В ночь с 6 на 7 марта

Сказал: "Кто меня возьмет?"

Я сказала: "Кто тебя возьмет?"

Он ответил два раза: "Кто меня возьмет?" (Второй раз громче). Это было шестого ночью.

7 днем: "Меня возьмут? Тебя возьмут? Меня возьмут?"

Седьмого ночью: "Возьмут, возьмут…

8 марта:

"О мое золото! (В минуту страшных болей – с силой.)

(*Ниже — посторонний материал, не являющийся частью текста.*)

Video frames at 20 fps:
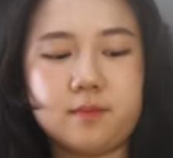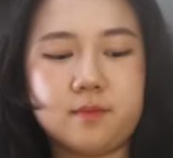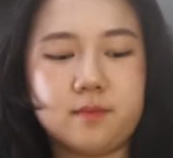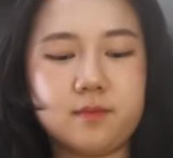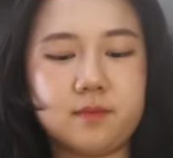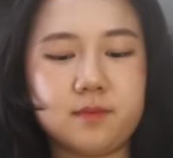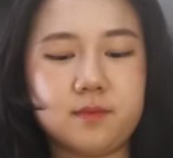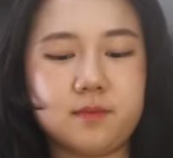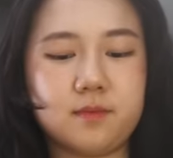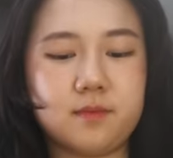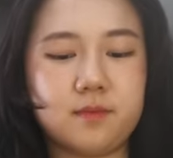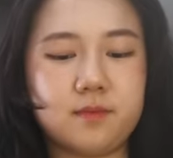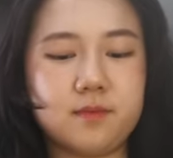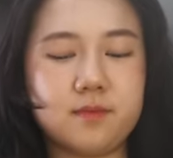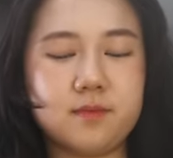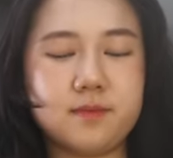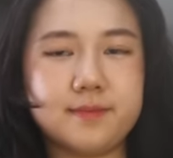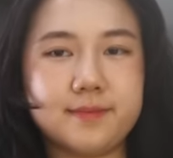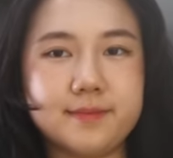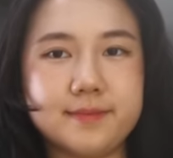
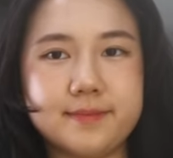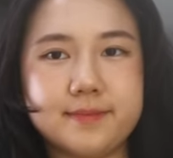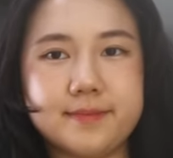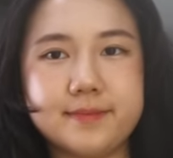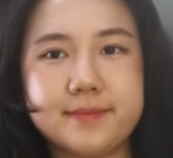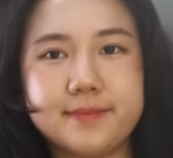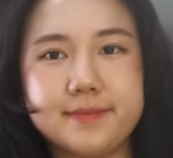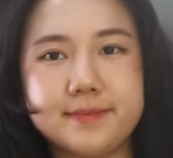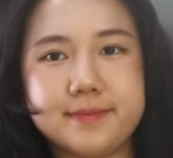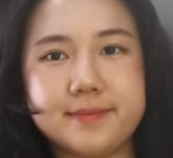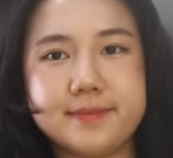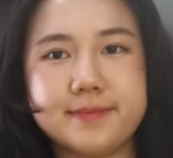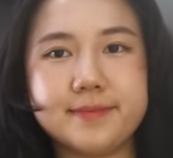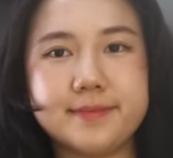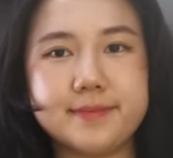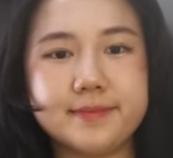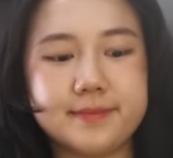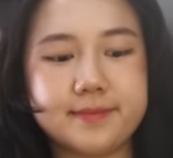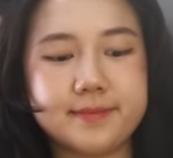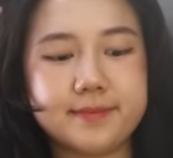
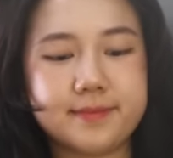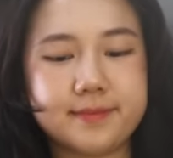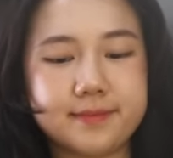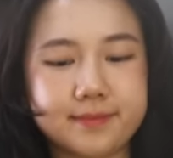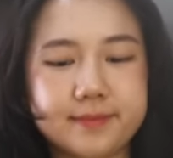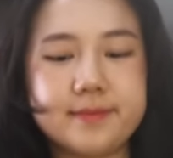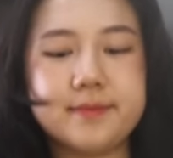(not speaking)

Потом раздельно и с трудом разжимая рот: го-луб-ка… ми-ла-я.

Записала, когда заснул, что запомнила.

Пойди ко мне, я поцелую тебя и перекрещу на всякий случай… Ты была моей женой, самой лучшей, незаменимой, очаровательной… Когда я слышал стук твоих каблучков… Ты была самой лучшей женщиной в мире… Божество мое, мое счастье, моя радость. Я люблю тебя! И если мне суждено будет еще жить, я буду любить тебя всю мою жизнь. Королевушка моя, моя царица, звезда моя, сияющая мне всегда в моей земной жизни! Ты любила мои вещи, я писал их для тебя… Я люблю тебя, я обожаю тебя! Любовь моя, моя жена, жизнь моя!"

До этого:

"Любила ли ты меня? И потом, скажи мне, моя подруга, моя верная подруга…"

Позднее, в 60-е годы, Елена Сергеевна подробно вспоминала о последних днях Михаила Афанасьевича: "Когда в конце болезни он уже почти потерял речь, у него выходили иногда только концы или начала слов. Был случай, когда я сидела около него, как всегда, на подушке на полу, возле изголовья его кровати, он дал мне понять, что ему что-то нужно, что он чего-то хочет от меня. Я предлагала ему лекарство, питье – лимонный сок, но поняла ясно, что не в этом дело. Тогда я догадалась и спросила: "Твои вещи?" Он кивнул с таким видом, что и "да", и "нет". Я сказала: "Мастер и Маргарита"? Он, страшно обрадованный, сделал знак головой, что "да, это". И выдавил из себя два слова: "Чтобы знали, чтобы знали".